We also performed whole cell PCRs of E. coli with the pGAPZαC + Linker + Mambalgin I and ran all the samples on the same gel. We ran the samples on a .8% agarose gel at 30 V for 1010 minutes.
The colony PCRs had a large concentration of DNA around 200 bp that was unexpected so reran the colony PCRs but recieved the same strange ban around 200 bp.
Week 16: 8/26 - 8/30
We ran colony PCRs on the pGAPZαC + Linker + Mambalgin I using a different set of forward and reverse primers, but continued to have unexpected bands.
Since the digestions had verified the insertion of the Mambalgin I cDNA, we linearized minipreps with Avr II. We performed an ethanol precipitation on the samples, then isolated the cDNA by running it on a .8% agarose gel at 15V for 999 minutes. We then gel purified the sample.
Kristin/Lydia, Group C
Week 13: 8/5 - 8/9The minipreps from the week before had low DNA concentrations so we used gel purification to clean the samples.
We transformed E. coli with the RFP from Kit Plate 3, 8L and plated it. We also plated some of the pGAPZαA + Unknown RFP for comparison.
We found a stop codon in the middle of the cDNA of the Mambalgin I protein that we had designed. We removed the stop codon and change the cDNA so that it would fall in the reading frame of pGAPZαC instead of pGAPZαB, since we were closer to standardizing pGAPZαC. We sent the new sequence to IDT labs.
Week 14: 8/12 - 8/16
We ligated two samples of pGAPZαC + Linker with the new Mambalgin I with two different ligases. We used chemical transformation of samples, and let the samples recover in SOC broth overnight in the 37°C shaking incubator. Then plated the samples on selective media plates the next day.
The transformed E. coli cells with pGAPZαC + Linker + Mambalgin I grow so we performed minipreps on an overnight culture. The we digested the minipreps using Bgl II and Xba I, Eco RI and Pst I, and Avr II. We ran the samples in a 0.8% agarose gel at 70 V for 110 minutes.
We also digested pGAPZαC+ Linker using EcoRi and PstI. Then we gel isolated the sample to increase the purity of the sample.
Week 15: 8/19 - 8/23
We digested samples of pGAPZαC + Linker + Mambalgin I and pGAPZαC + Linker with the same enzymes to verify the insertion of the Mambalgin I cDNA. We performed double digestions using EcoRI and PSt I, Bgl II and Xbal, Bgl II and BamHI, and did a triple digestion using Bgl II, Xbal, and BamHI.
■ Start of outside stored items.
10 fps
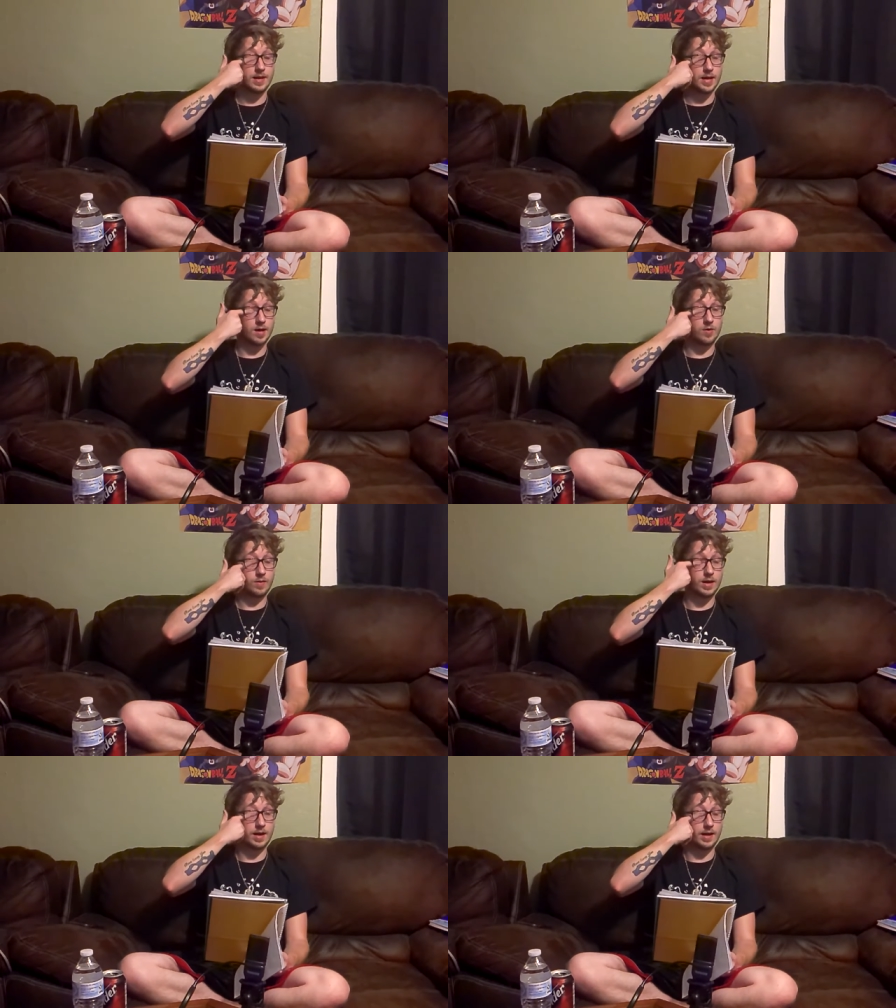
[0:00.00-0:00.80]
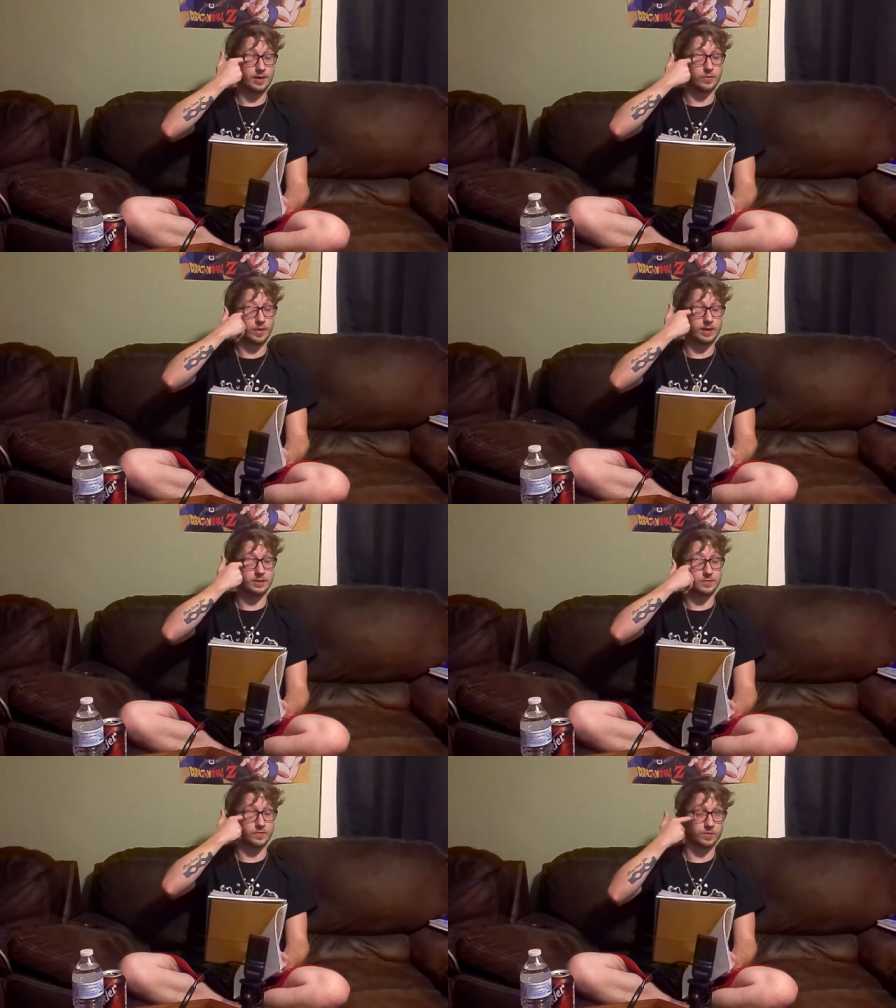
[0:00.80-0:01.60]
how high the
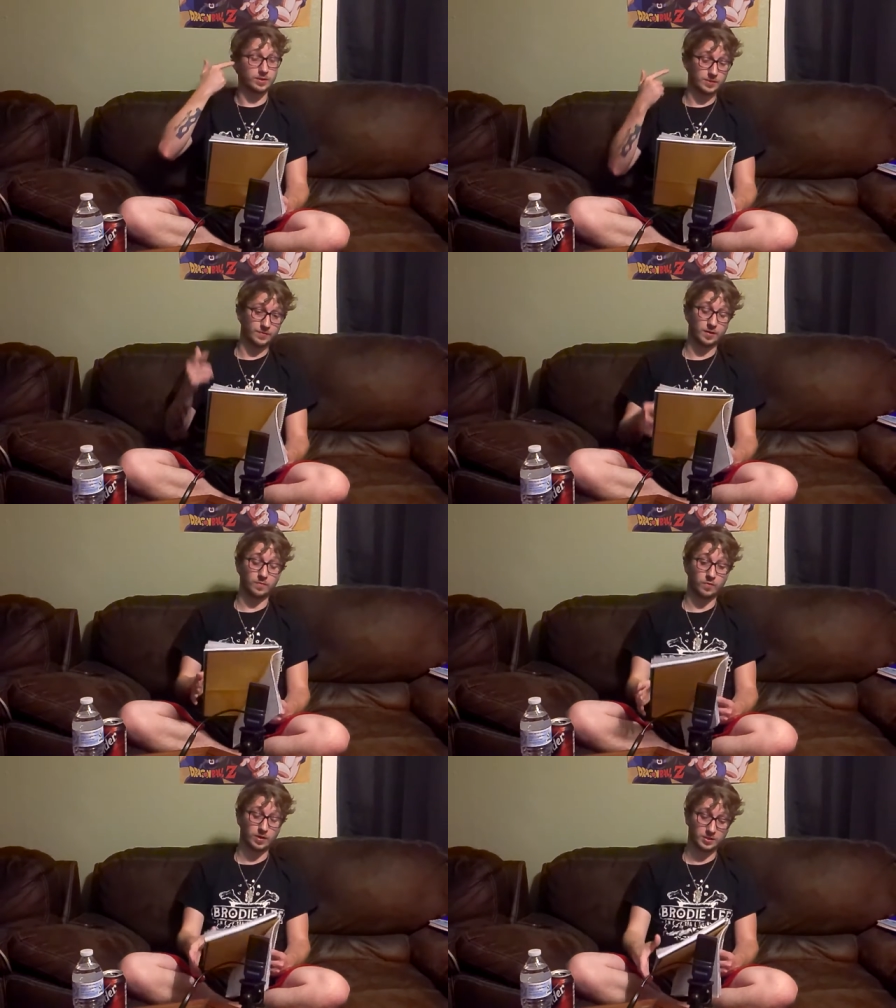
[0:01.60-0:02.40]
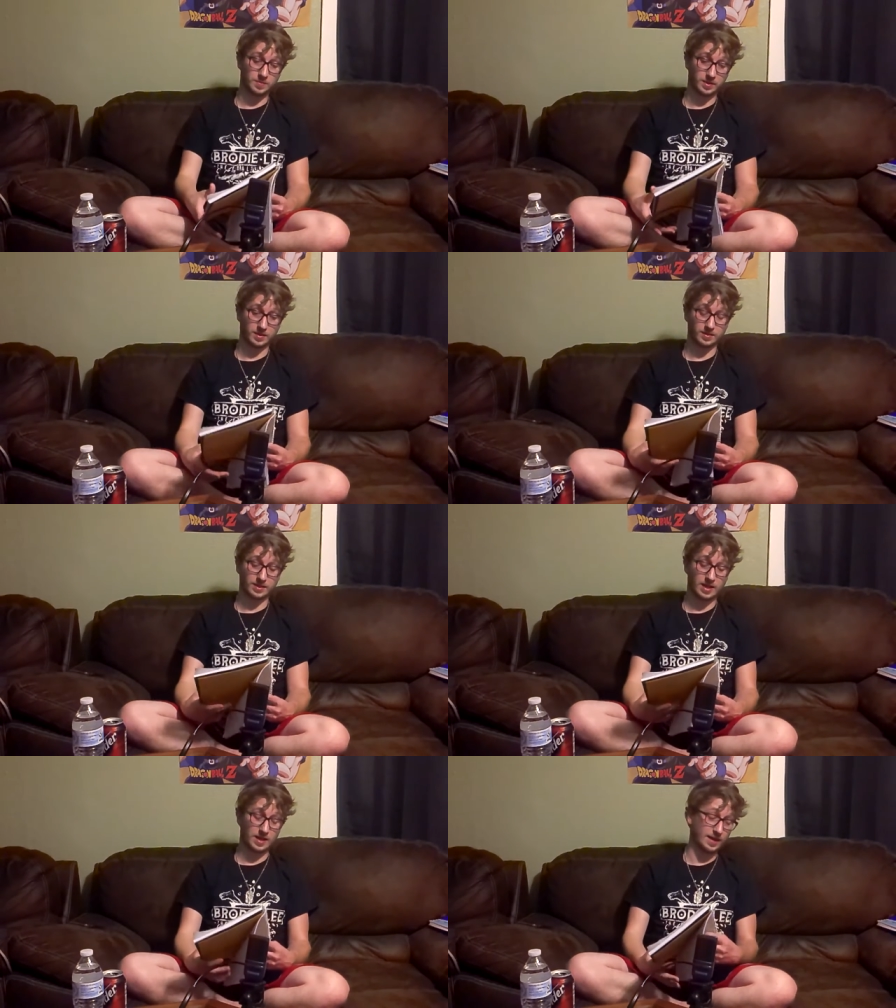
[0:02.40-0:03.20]
ratings for this film was. Because
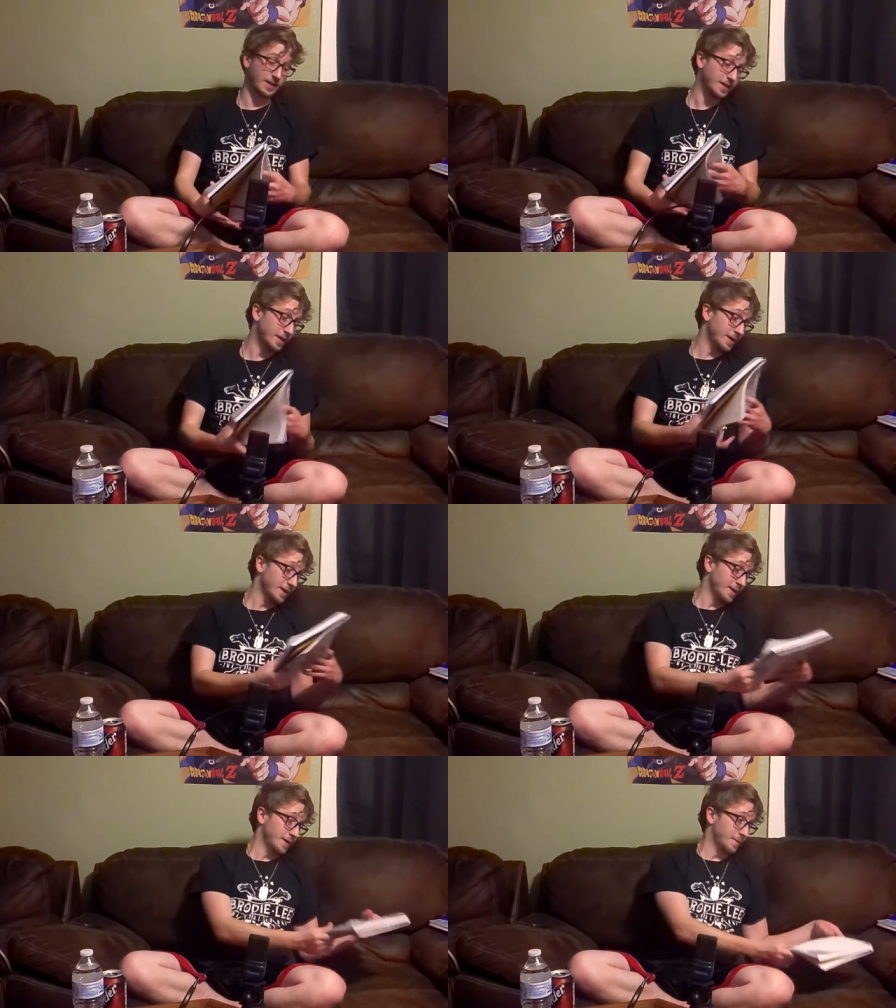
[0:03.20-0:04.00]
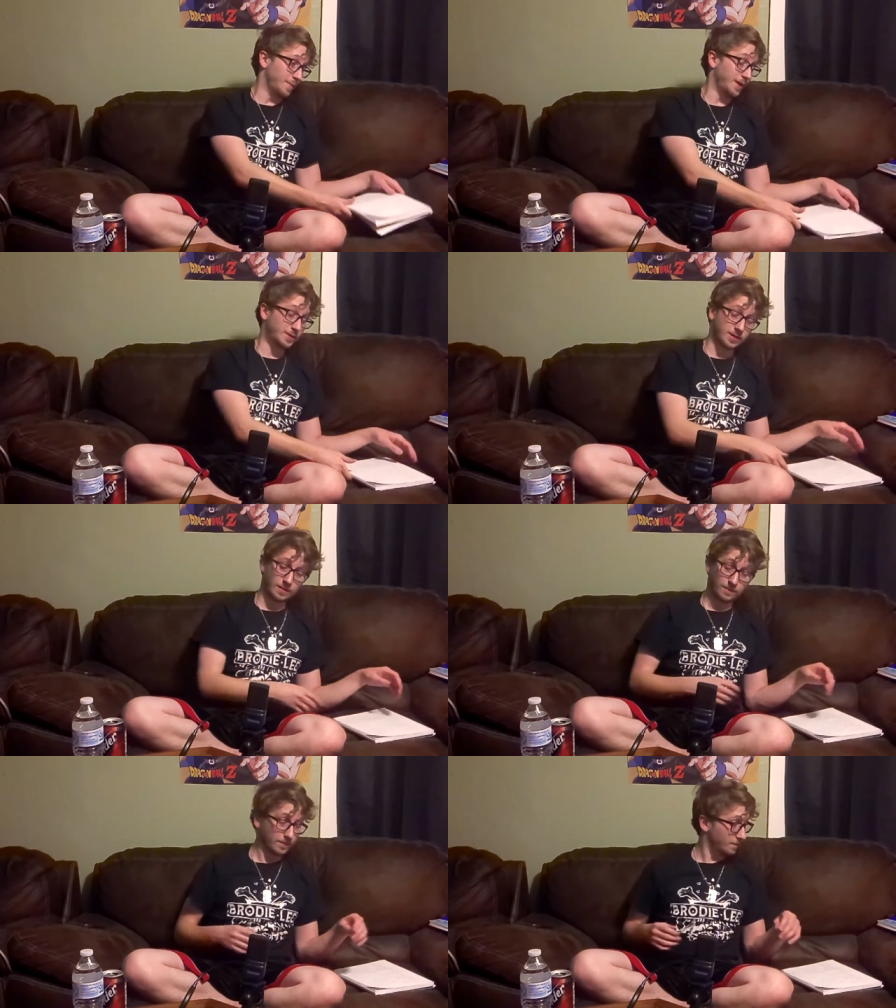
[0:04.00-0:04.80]
I, based
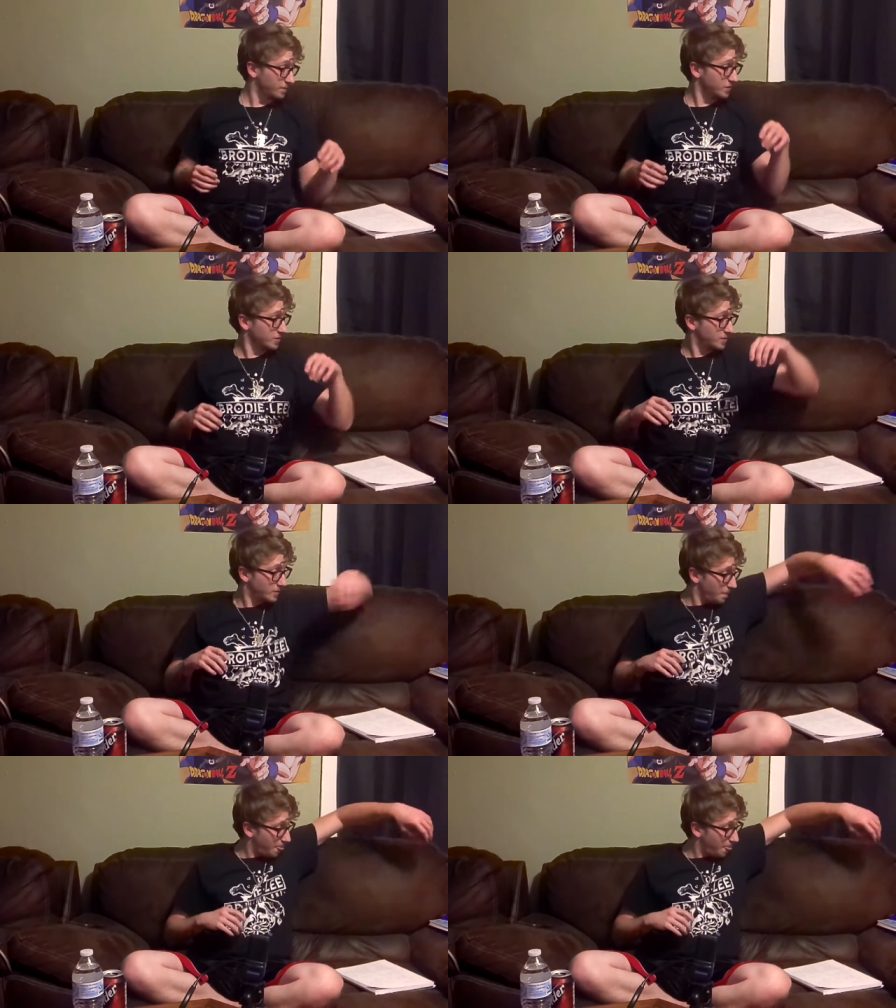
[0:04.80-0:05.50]
off of just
We also performed whole cell PCRs of E. coli with the pGAPZαC + Linker + Mambalgin I and ran all the samples on the same gel. We ran the samples on a .8% agarose gel at 30 V for 1010 minutes.
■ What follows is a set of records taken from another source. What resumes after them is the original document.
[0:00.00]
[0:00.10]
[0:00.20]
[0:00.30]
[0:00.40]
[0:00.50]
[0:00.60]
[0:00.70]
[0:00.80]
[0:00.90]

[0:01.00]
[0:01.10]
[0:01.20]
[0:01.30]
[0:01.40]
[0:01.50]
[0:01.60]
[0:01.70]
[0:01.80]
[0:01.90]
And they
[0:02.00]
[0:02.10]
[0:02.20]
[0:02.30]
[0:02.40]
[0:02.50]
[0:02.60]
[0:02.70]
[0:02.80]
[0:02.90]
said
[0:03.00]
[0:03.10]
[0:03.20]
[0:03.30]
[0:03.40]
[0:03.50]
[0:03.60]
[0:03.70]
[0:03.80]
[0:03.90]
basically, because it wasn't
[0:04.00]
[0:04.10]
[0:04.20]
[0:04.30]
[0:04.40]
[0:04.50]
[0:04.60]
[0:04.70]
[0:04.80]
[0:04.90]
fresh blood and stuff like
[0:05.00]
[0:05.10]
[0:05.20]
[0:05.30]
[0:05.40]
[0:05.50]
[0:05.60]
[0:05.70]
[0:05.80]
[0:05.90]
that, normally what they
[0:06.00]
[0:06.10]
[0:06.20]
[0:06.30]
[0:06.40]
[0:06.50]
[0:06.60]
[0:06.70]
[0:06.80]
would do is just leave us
The colony PCRs had a large concentration of DNA around 200 bp that was unexpected so reran the colony PCRs but recieved the same strange ban around 200 bp.
Week 16: 8/26 - 8/30
We ran colony PCRs on the pGAPZαC + Linker + Mambalgin I using a different set of forward and reverse primers, but continued to have unexpected bands.
Since the digestions had verified the insertion of the Mambalgin I cDNA, we linearized minipreps with Avr II. We performed an ethanol precipitation on the samples, then isolated the cDNA by running it on a .8% agarose gel at 15V for 999 minutes. We then gel purified the sample.